- [Task prompt] I need the entries printed again word for word, without the images.

- [Material for this exercise]
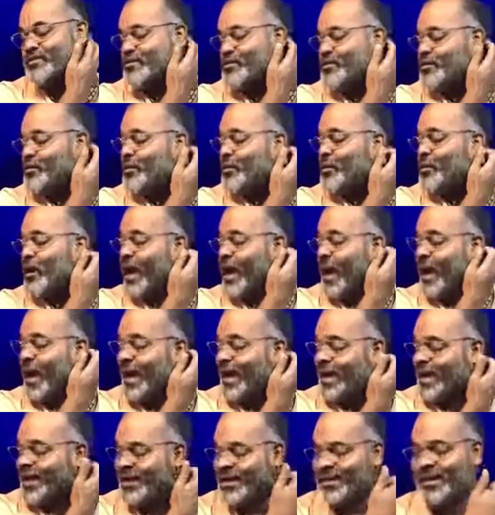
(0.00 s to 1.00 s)
no
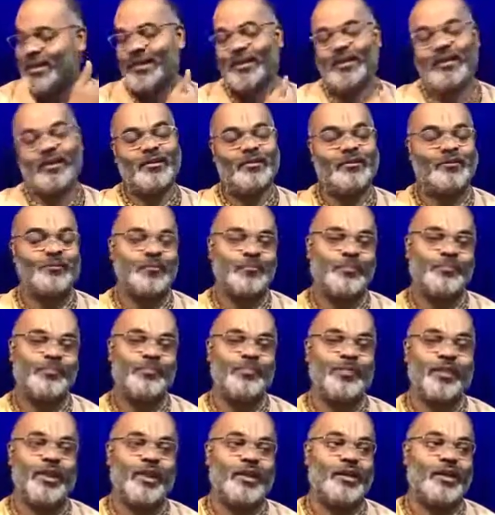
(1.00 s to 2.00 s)
ideal,
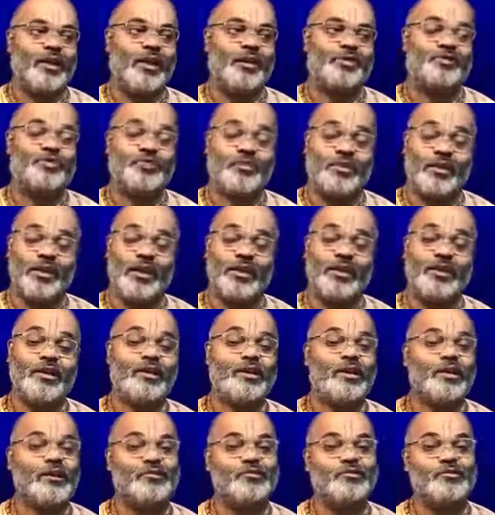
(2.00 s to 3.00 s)
naturally
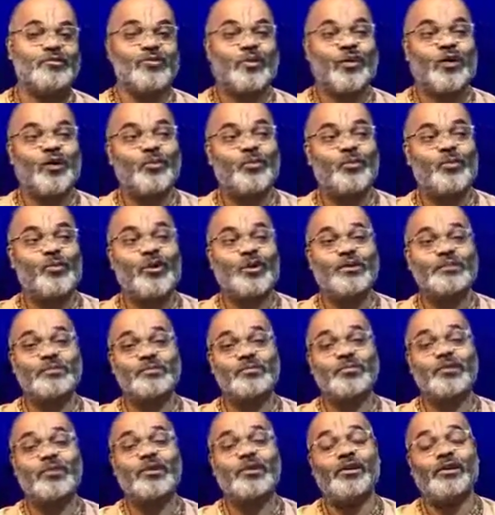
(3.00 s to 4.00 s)
it is not
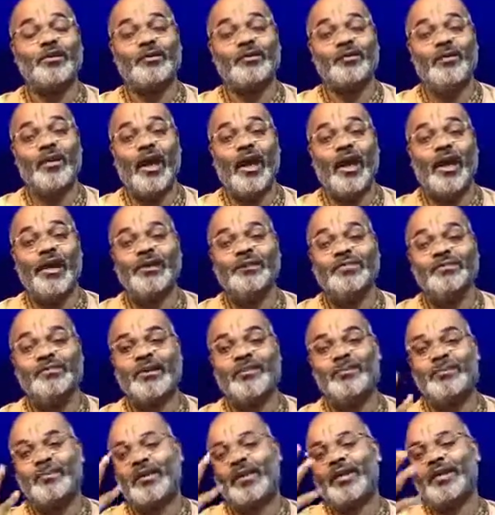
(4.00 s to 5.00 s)
possible to
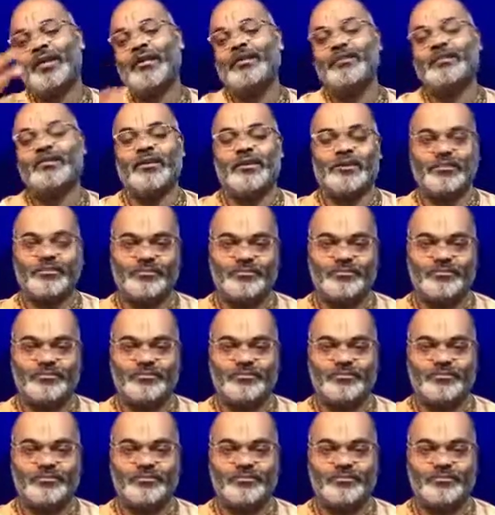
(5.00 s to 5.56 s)
accept anything.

- [Response box]
(0.00 s to 1.00 s)
no
(1.00 s to 2.00 s)
ideal,
(2.00 s to 3.00 s)
naturally
(3.00 s to 4.00 s)
it is not
(4.00 s to 5.00 s)
possible to
(5.00 s to 5.56 s)
accept anything.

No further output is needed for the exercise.